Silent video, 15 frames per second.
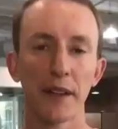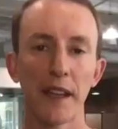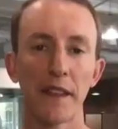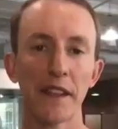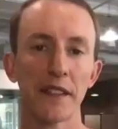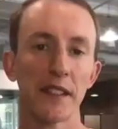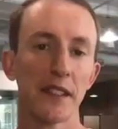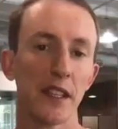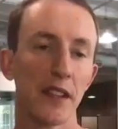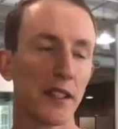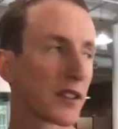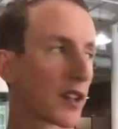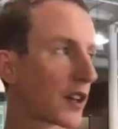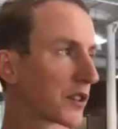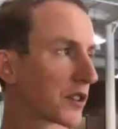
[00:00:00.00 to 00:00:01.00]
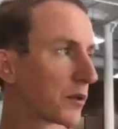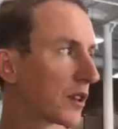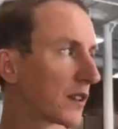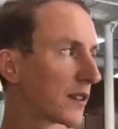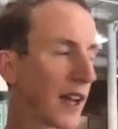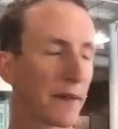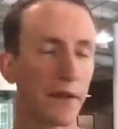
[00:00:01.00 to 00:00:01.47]
And this is this is also a
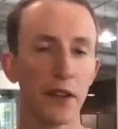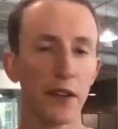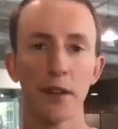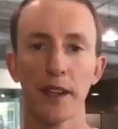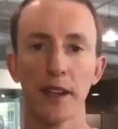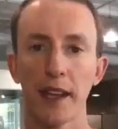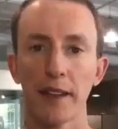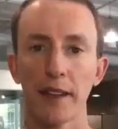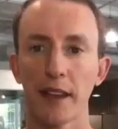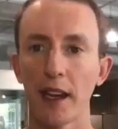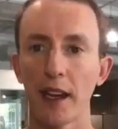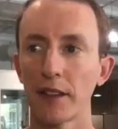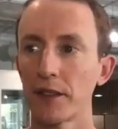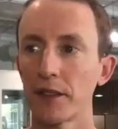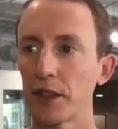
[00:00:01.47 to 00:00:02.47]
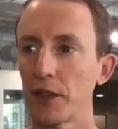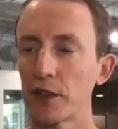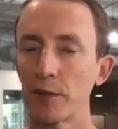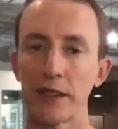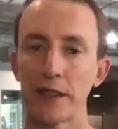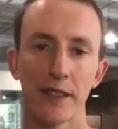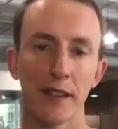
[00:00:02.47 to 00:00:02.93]
good time for you to get uh, to use
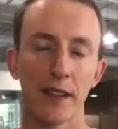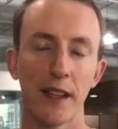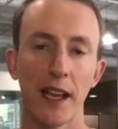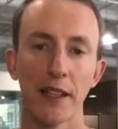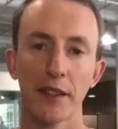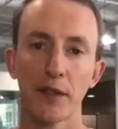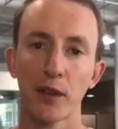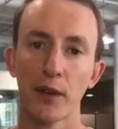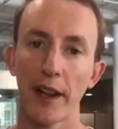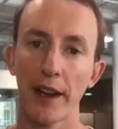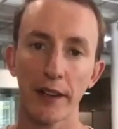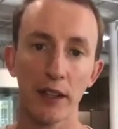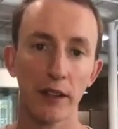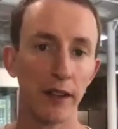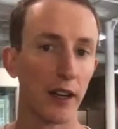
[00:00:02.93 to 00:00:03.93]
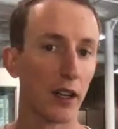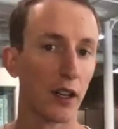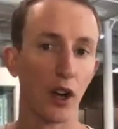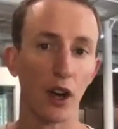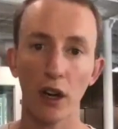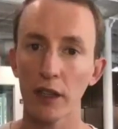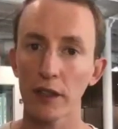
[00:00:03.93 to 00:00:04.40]
business lines of credit, credit
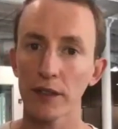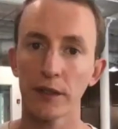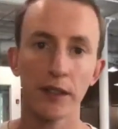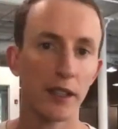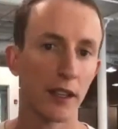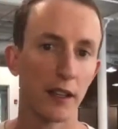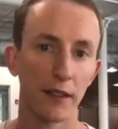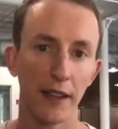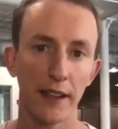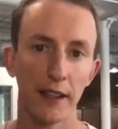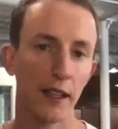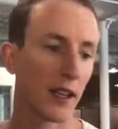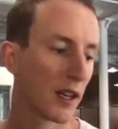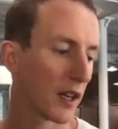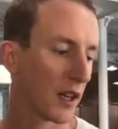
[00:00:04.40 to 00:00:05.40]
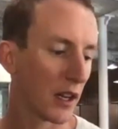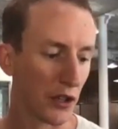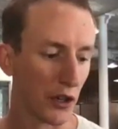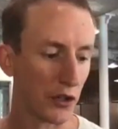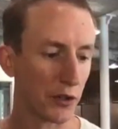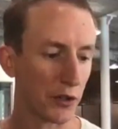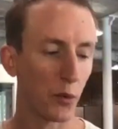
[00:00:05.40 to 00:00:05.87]
cards. You know, like
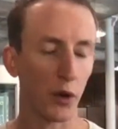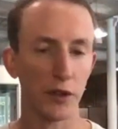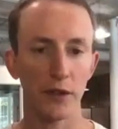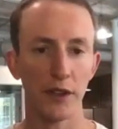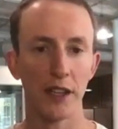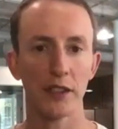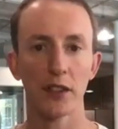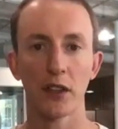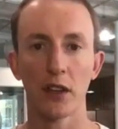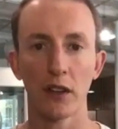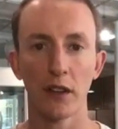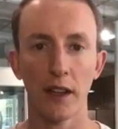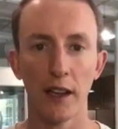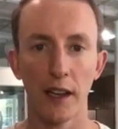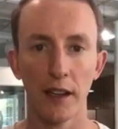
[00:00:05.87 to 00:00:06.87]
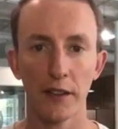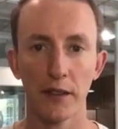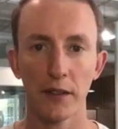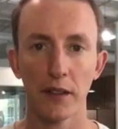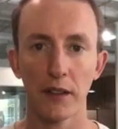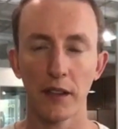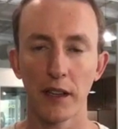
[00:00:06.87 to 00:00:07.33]
your more traditional, uh,
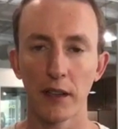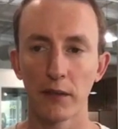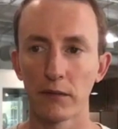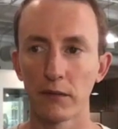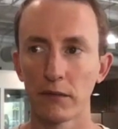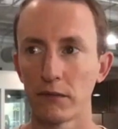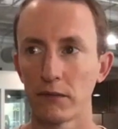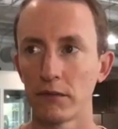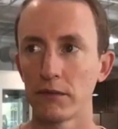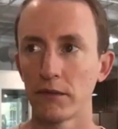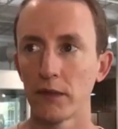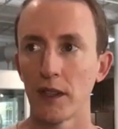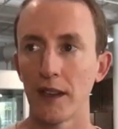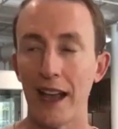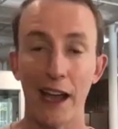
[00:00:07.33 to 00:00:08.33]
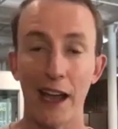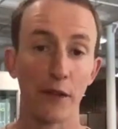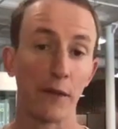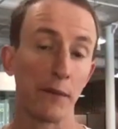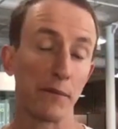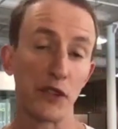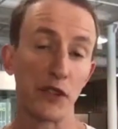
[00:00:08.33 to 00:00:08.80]
you know, how
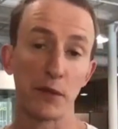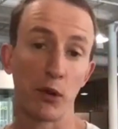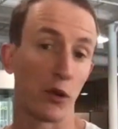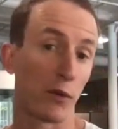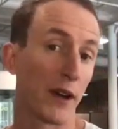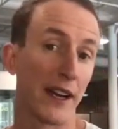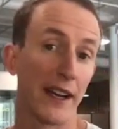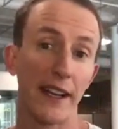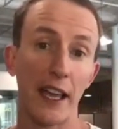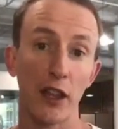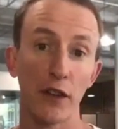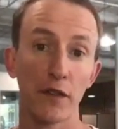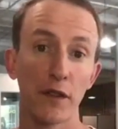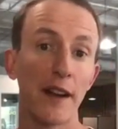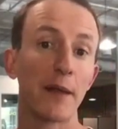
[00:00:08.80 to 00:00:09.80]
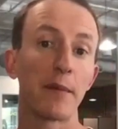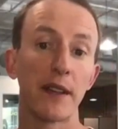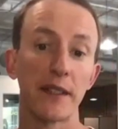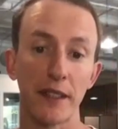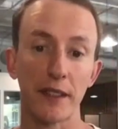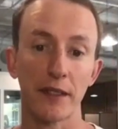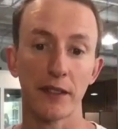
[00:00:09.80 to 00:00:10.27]
to just pull money together for any
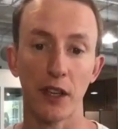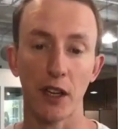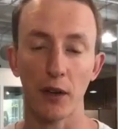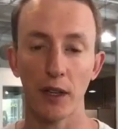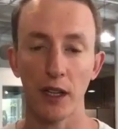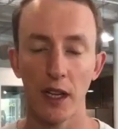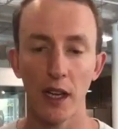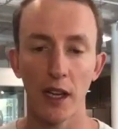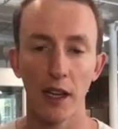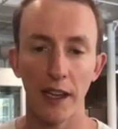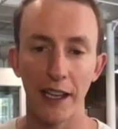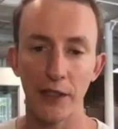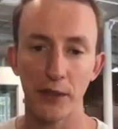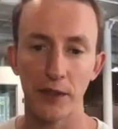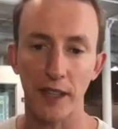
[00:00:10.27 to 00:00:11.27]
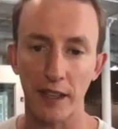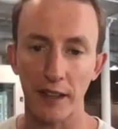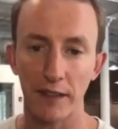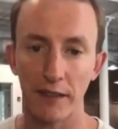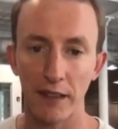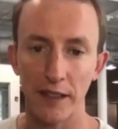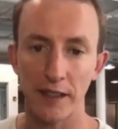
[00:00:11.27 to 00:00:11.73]
business. So interesting.
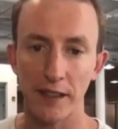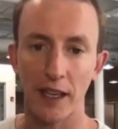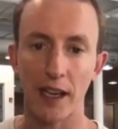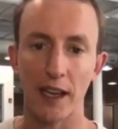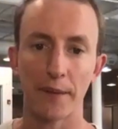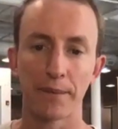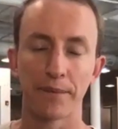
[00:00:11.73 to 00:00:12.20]
It's a uh,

_ _ _

▸ **Aim of the exercise**:
None of the pictures should appear; copy the rest of the material above exactly.

▸ **Response**:
Silent video, 15 frames per second.
[00:00:00.00 to 00:00:01.00]
[00:00:01.00 to 00:00:01.47]
And this is this is also a
[00:00:01.47 to 00:00:02.47]
[00:00:02.47 to 00:00:02.93]
good time for you to get uh, to use
[00:00:02.93 to 00:00:03.93]
[00:00:03.93 to 00:00:04.40]
business lines of credit, credit
[00:00:04.40 to 00:00:05.40]
[00:00:05.40 to 00:00:05.87]
cards. You know, like
[00:00:05.87 to 00:00:06.87]
[00:00:06.87 to 00:00:07.33]
your more traditional, uh,
[00:00:07.33 to 00:00:08.33]
[00:00:08.33 to 00:00:08.80]
you know, how
[00:00:08.80 to 00:00:09.80]
[00:00:09.80 to 00:00:10.27]
to just pull money together for any
[00:00:10.27 to 00:00:11.27]
[00:00:11.27 to 00:00:11.73]
business. So interesting.
[00:00:11.73 to 00:00:12.20]
It's a uh,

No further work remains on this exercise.